* **Aim of the exercise**
The required output is a word-for-word restatement of the material below, from the line with "[00:00:09.20]" through its last line, inclusive.

##### Material provided #####

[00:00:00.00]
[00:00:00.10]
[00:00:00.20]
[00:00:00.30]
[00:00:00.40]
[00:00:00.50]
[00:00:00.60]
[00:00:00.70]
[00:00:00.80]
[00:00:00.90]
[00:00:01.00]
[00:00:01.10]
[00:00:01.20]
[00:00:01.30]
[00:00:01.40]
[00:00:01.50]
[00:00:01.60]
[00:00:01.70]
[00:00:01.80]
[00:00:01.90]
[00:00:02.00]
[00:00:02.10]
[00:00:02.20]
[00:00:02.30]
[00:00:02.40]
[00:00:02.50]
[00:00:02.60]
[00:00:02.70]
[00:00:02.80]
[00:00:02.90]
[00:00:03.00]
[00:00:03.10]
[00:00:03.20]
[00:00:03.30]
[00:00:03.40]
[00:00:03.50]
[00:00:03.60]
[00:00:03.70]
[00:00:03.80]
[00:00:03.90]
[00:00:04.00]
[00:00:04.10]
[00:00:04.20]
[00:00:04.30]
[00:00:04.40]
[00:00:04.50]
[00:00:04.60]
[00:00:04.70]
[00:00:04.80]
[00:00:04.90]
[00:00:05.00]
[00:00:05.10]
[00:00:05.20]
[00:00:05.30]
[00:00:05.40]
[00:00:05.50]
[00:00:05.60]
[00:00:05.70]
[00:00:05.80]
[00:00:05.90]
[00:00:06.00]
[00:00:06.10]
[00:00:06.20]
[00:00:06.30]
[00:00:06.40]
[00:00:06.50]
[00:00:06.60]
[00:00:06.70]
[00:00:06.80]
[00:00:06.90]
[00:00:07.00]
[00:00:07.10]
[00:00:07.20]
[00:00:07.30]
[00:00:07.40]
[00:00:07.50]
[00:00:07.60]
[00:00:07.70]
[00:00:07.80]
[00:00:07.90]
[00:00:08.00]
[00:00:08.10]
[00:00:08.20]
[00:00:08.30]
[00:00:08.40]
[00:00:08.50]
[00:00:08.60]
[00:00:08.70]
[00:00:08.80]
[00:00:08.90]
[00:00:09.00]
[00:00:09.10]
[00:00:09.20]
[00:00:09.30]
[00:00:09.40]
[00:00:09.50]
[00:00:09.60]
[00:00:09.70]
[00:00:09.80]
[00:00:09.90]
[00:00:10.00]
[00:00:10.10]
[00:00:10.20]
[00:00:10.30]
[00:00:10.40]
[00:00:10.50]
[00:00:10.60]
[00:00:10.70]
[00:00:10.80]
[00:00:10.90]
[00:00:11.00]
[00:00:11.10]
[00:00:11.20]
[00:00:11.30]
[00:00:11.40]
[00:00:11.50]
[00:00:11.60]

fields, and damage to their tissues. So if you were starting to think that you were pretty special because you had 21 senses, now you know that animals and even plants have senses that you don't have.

#####

* **Exercise solution**
[00:00:09.20]
[00:00:09.30]
[00:00:09.40]
[00:00:09.50]
[00:00:09.60]
[00:00:09.70]
[00:00:09.80]
[00:00:09.90]
[00:00:10.00]
[00:00:10.10]
[00:00:10.20]
[00:00:10.30]
[00:00:10.40]
[00:00:10.50]
[00:00:10.60]
[00:00:10.70]
[00:00:10.80]
[00:00:10.90]
[00:00:11.00]
[00:00:11.10]
[00:00:11.20]
[00:00:11.30]
[00:00:11.40]
[00:00:11.50]
[00:00:11.60]

fields, and damage to their tissues. So if you were starting to think that you were pretty special because you had 21 senses, now you know that animals and even plants have senses that you don't have.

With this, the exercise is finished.